I am studying trigonometry functions.

In trigonometry functions, we have y=sin-theta and y=a.sin (3.theta + 30 degrees) + 60 degrees

I understand that when y=sinx we use the unit circle with radius of 1unit to explain radian/amplitude.

I am trying to under the following concepts of amplitude, phase shift and vertical shift. I understand the concept of period for trigonometric functions.

Now is there a sequence of videos or notes which will help me understand these concepts. Not just the calculations but also the implications of unit circle and on the trigonometry functions. My struggle is not just to crunch numbers but also to understand the concepts how the numbers are impacting the trigonometric functions.

Kindly guide.

As I explained in your other question sine returns a value which is the ratio of two sides of a triangle and the angle between them. Since this is a ratio, it can be of a triangle of ANY size, not just a triangle based on a unit circle.
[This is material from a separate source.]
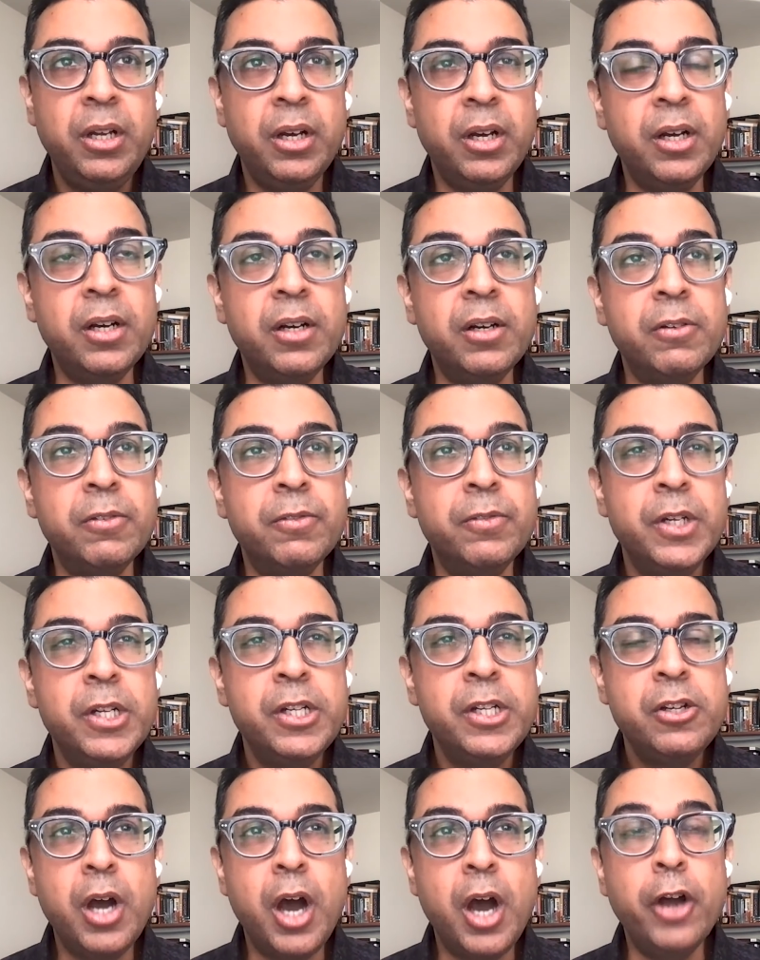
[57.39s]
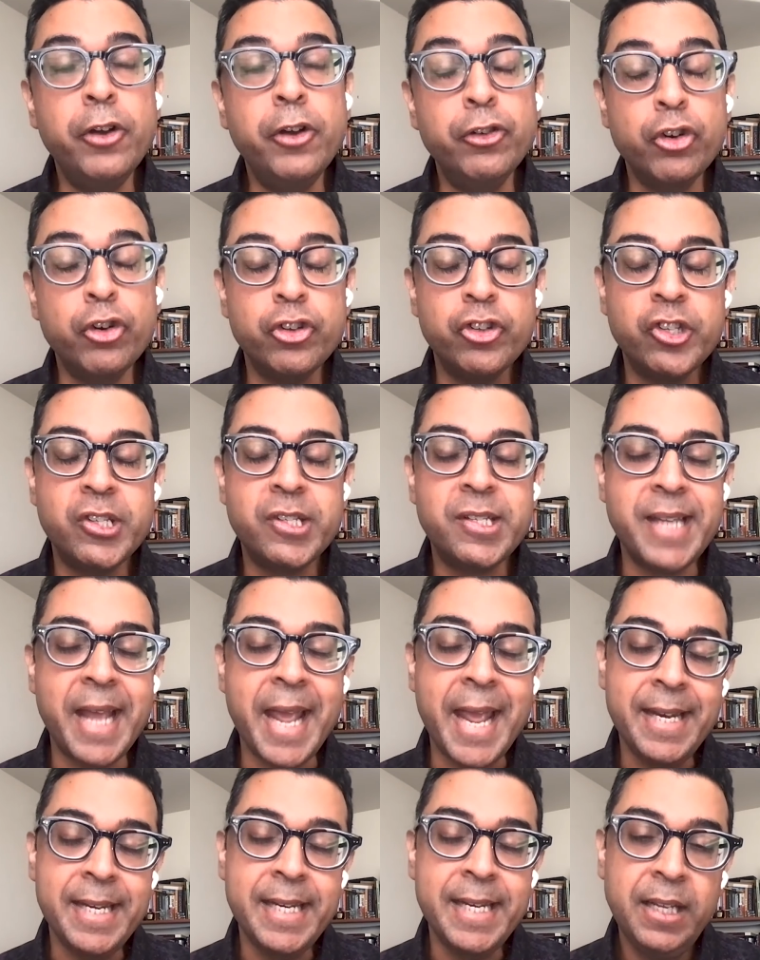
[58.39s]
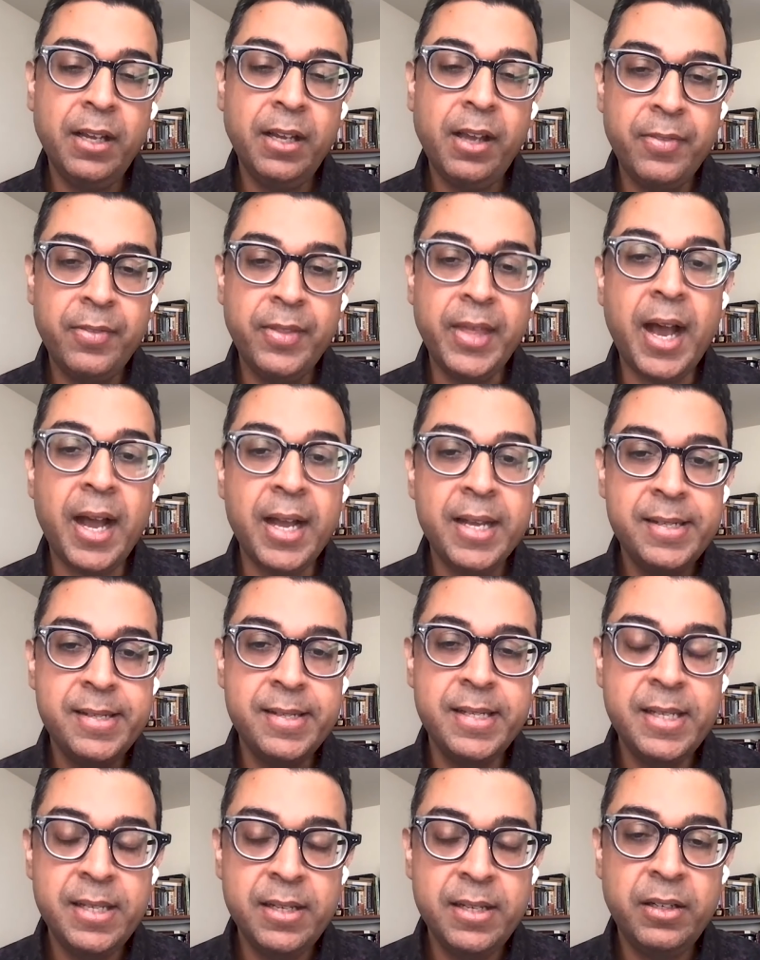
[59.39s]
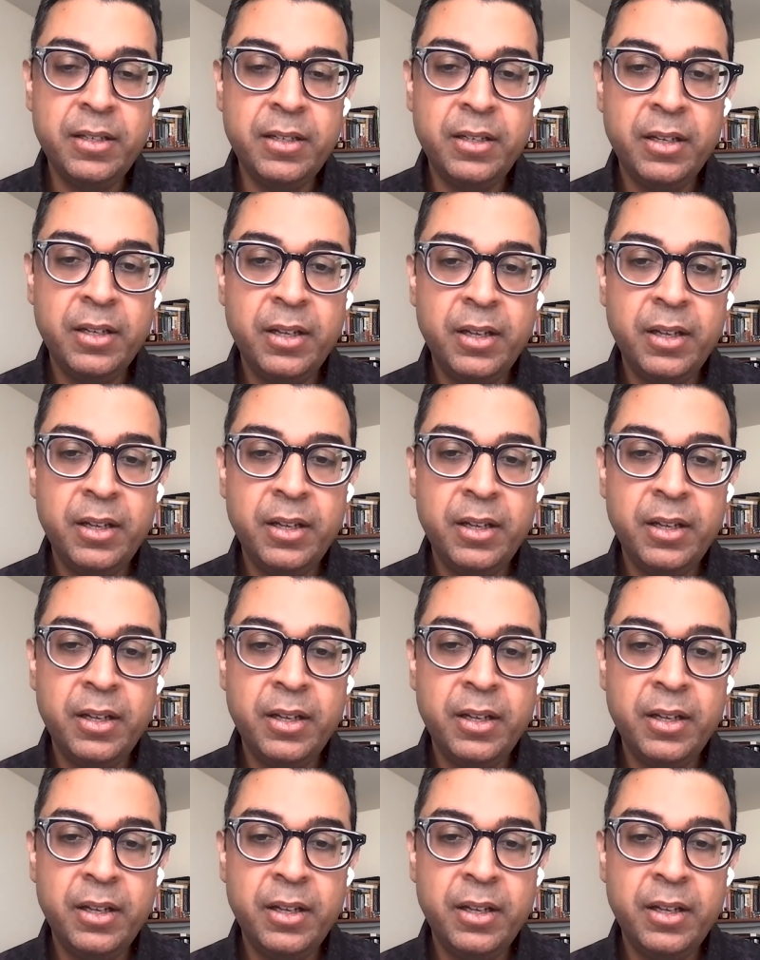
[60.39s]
of understanding the idea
Since sine, the ratio of the ordinate to the hypotenuse, and cosine, the ratio of the abscissa to the hypotenuse are related to a triangle and ALWAYS are ratios to the hypotenuse, then by Pythagoras - the square of the two sides equals the square of the hypotenuse, NEITHER sine nor cosine can exceed 1. Therefore in y=a*sin(x) a is the amplitude.

Since the triangle is a right angled triangle the sin of the other angle will be the ratio of the other side to the hypotenuse. Since this side is the abscissa it is therefore the cosine of the angle. This angle is 90°-our angle and we see immediately that the sin(180° - 90° - a) = cos(a) . Thus cosines start 90° after sines.

For a phase shift we must compare two "waves" of the SAME frequency (or period). The difference along the abscissa of two points with ther same values on each curve is called a phase shift (in relation to ONE of the curves). Clearly the cosine to the sine has a 90° phase shift, from sin(90°-a)=cos(a), and hence in sin(x+a) the "a" represents the phase shift w.r.t sin(x().